*** ENTRIES PROVIDED

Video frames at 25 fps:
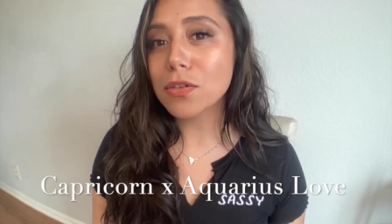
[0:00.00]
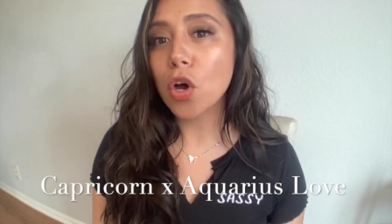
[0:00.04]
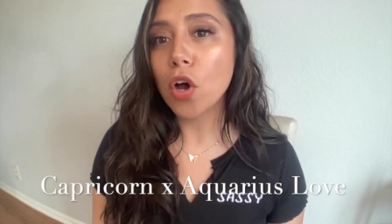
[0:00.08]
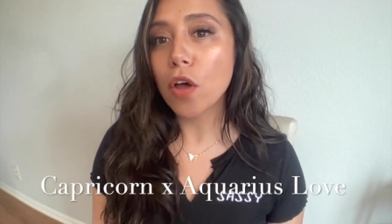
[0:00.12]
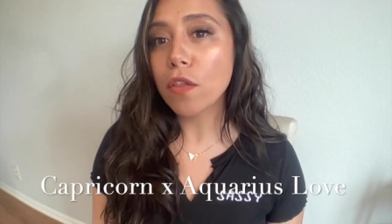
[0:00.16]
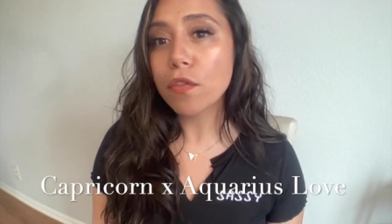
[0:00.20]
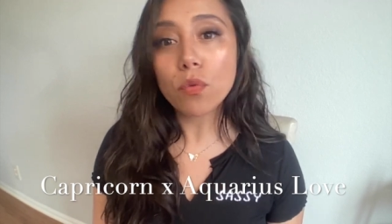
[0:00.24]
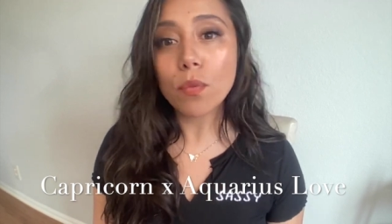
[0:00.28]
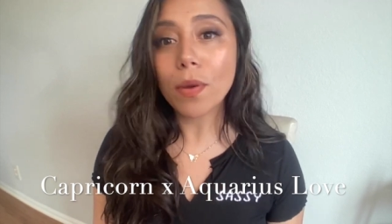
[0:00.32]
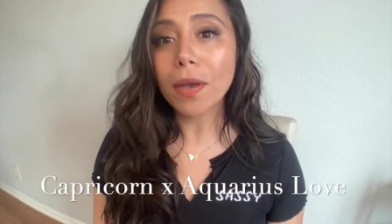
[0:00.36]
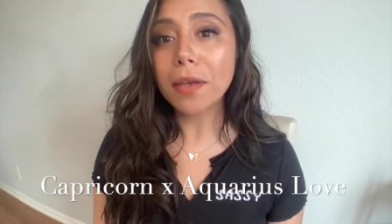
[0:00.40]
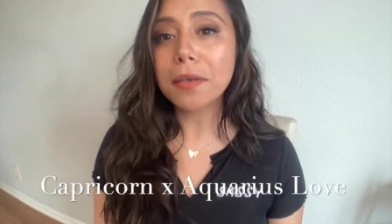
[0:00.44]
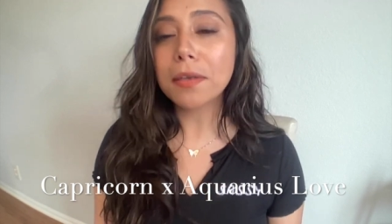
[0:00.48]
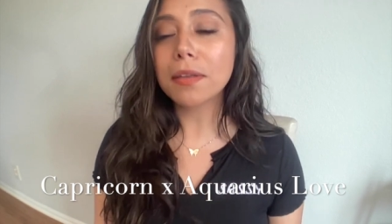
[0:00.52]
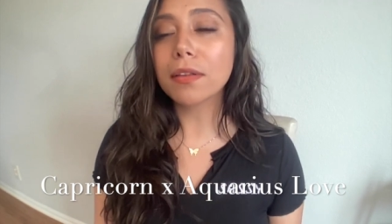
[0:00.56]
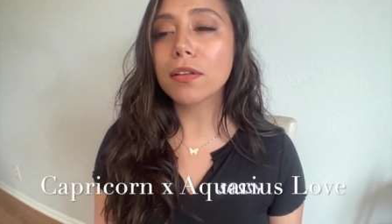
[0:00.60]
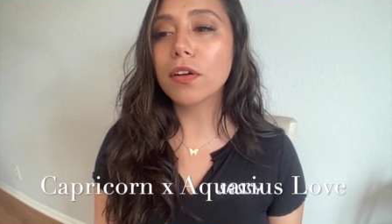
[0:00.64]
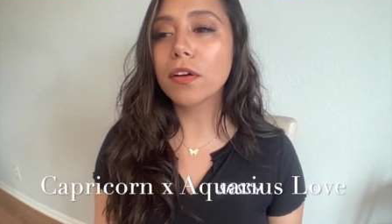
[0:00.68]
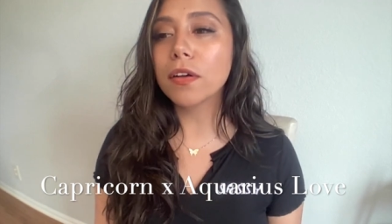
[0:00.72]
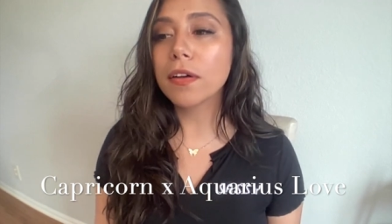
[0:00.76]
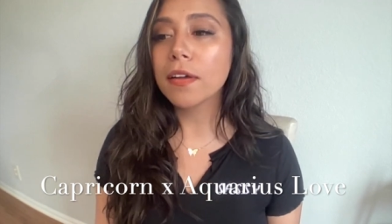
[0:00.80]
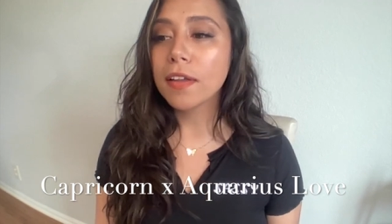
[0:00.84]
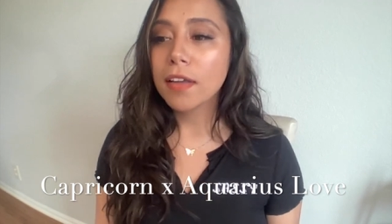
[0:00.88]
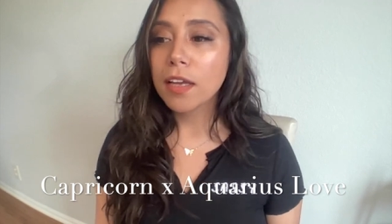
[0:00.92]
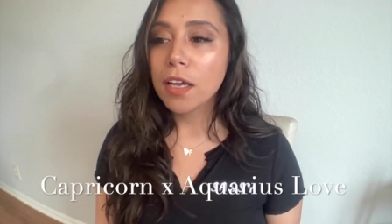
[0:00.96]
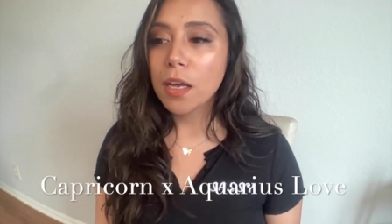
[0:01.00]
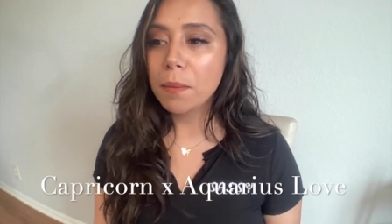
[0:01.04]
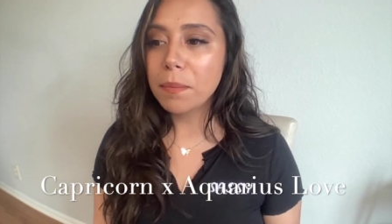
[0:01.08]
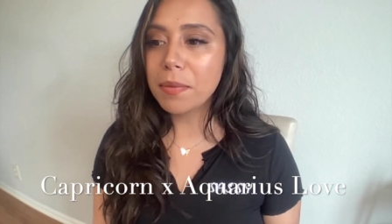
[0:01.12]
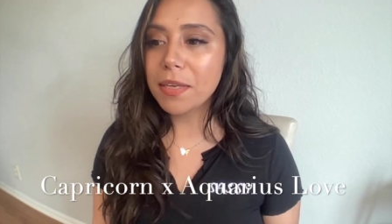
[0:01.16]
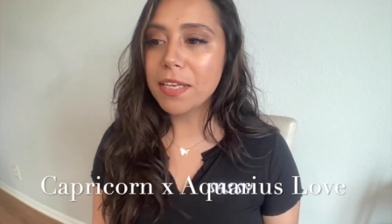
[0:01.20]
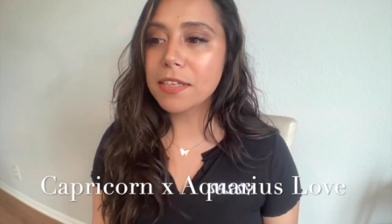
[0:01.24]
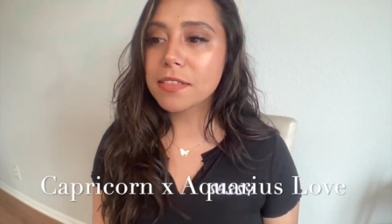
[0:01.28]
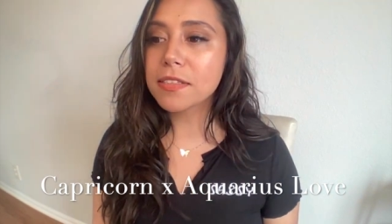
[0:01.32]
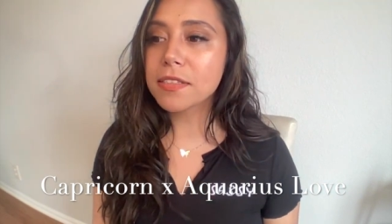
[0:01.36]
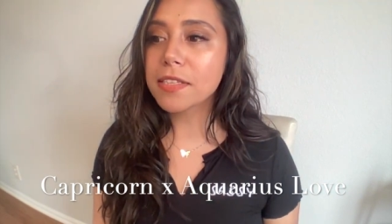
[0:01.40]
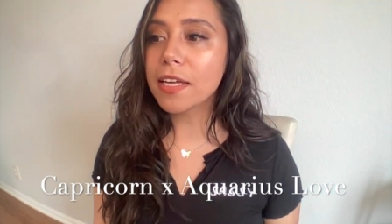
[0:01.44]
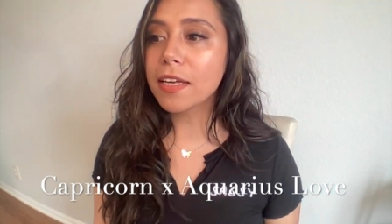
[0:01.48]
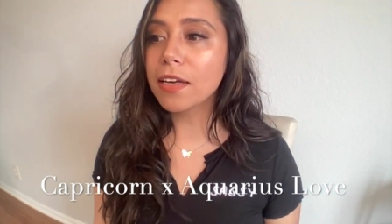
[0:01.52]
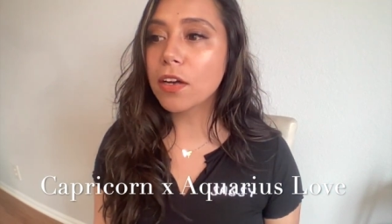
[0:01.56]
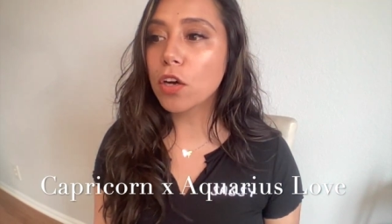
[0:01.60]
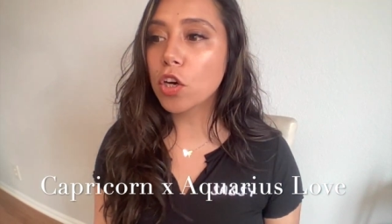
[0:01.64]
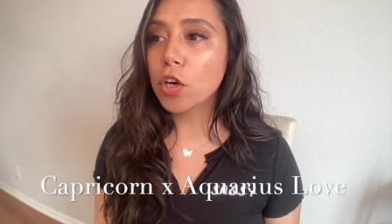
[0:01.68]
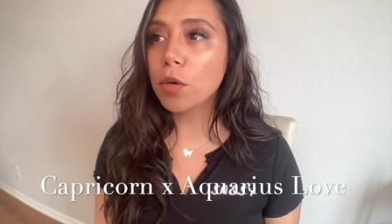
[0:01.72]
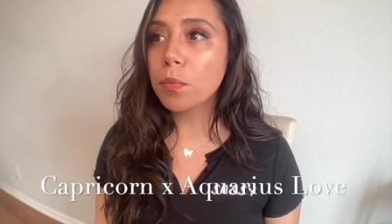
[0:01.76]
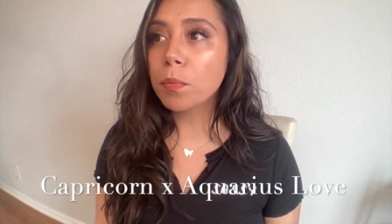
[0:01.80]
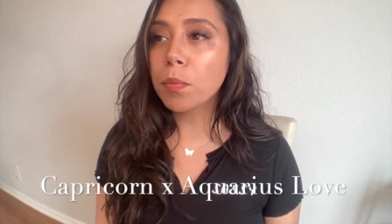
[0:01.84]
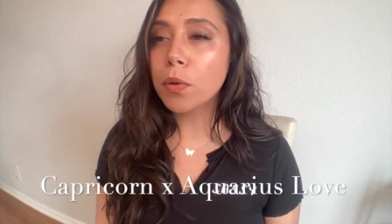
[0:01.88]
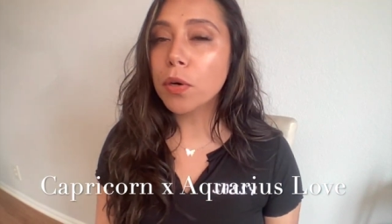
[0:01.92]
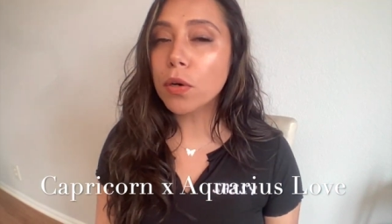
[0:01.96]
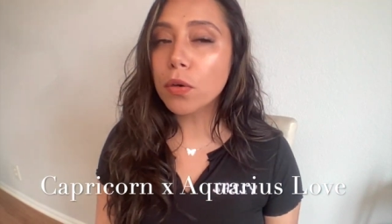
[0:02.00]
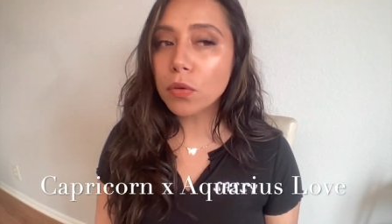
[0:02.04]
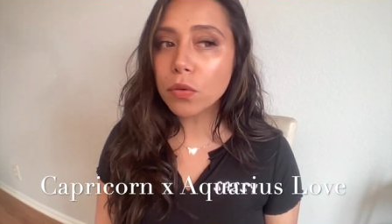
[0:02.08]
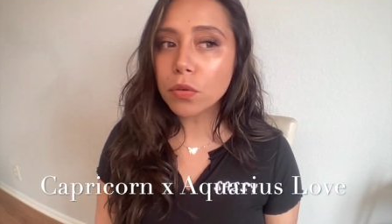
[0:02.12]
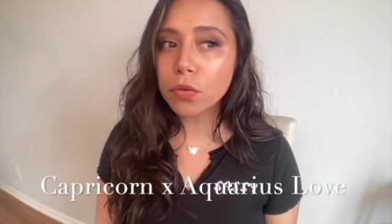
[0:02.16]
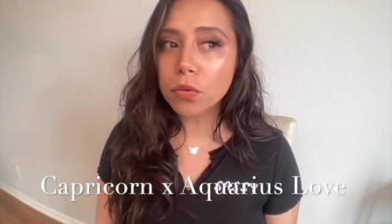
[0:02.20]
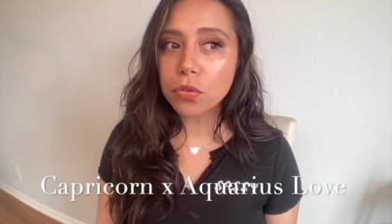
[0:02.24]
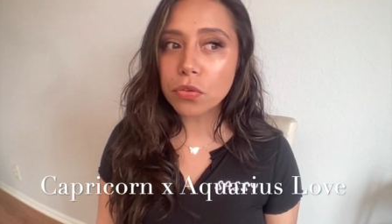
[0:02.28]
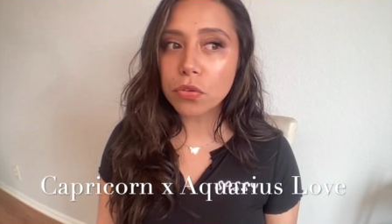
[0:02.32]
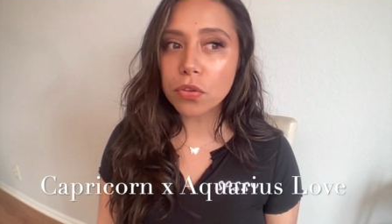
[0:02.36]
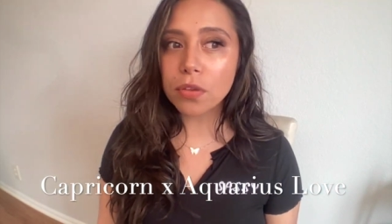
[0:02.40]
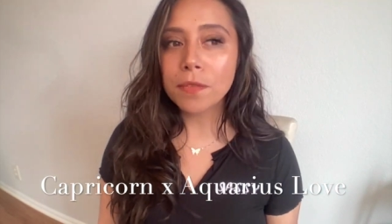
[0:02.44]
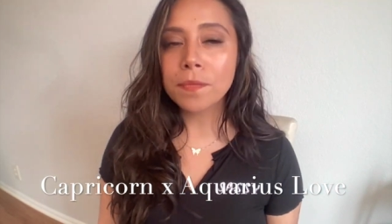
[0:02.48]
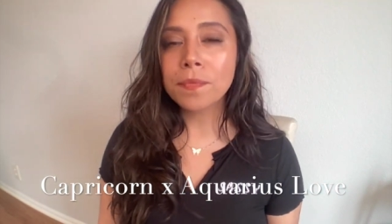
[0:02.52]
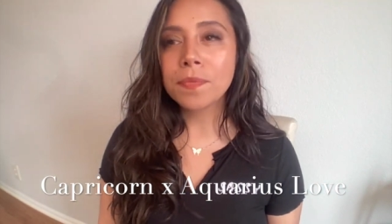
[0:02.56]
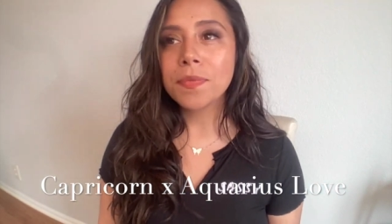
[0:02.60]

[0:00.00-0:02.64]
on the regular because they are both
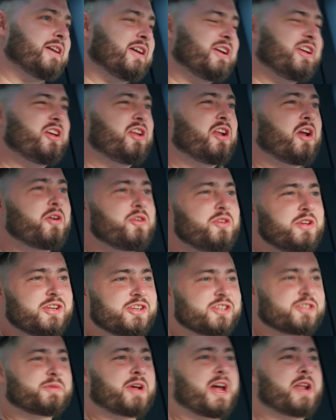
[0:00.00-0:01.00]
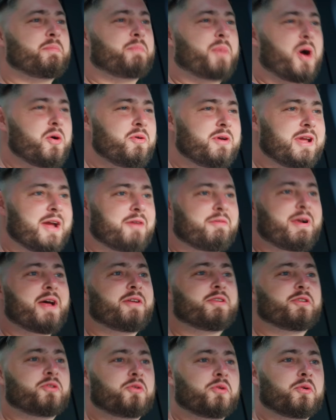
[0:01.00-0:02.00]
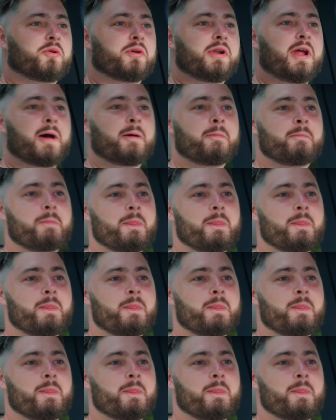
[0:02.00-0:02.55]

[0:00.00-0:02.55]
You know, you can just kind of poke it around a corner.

******

_TASK TO CARRY OUT_. Give back the data verbatim. The pictures are not part of the copy.

_ANSWER TO THIS PROBLEM_.
Video frames at 25 fps:
[0:00.00]
[0:00.04]
[0:00.08]
[0:00.12]
[0:00.16]
[0:00.20]
[0:00.24]
[0:00.28]
[0:00.32]
[0:00.36]
[0:00.40]
[0:00.44]
[0:00.48]
[0:00.52]
[0:00.56]
[0:00.60]
[0:00.64]
[0:00.68]
[0:00.72]
[0:00.76]
[0:00.80]
[0:00.84]
[0:00.88]
[0:00.92]
[0:00.96]
[0:01.00]
[0:01.04]
[0:01.08]
[0:01.12]
[0:01.16]
[0:01.20]
[0:01.24]
[0:01.28]
[0:01.32]
[0:01.36]
[0:01.40]
[0:01.44]
[0:01.48]
[0:01.52]
[0:01.56]
[0:01.60]
[0:01.64]
[0:01.68]
[0:01.72]
[0:01.76]
[0:01.80]
[0:01.84]
[0:01.88]
[0:01.92]
[0:01.96]
[0:02.00]
[0:02.04]
[0:02.08]
[0:02.12]
[0:02.16]
[0:02.20]
[0:02.24]
[0:02.28]
[0:02.32]
[0:02.36]
[0:02.40]
[0:02.44]
[0:02.48]
[0:02.52]
[0:02.56]
[0:02.60]

[0:00.00-0:02.64]
on the regular because they are both
[0:00.00-0:01.00]
[0:01.00-0:02.00]
[0:02.00-0:02.55]

[0:00.00-0:02.55]
You know, you can just kind of poke it around a corner.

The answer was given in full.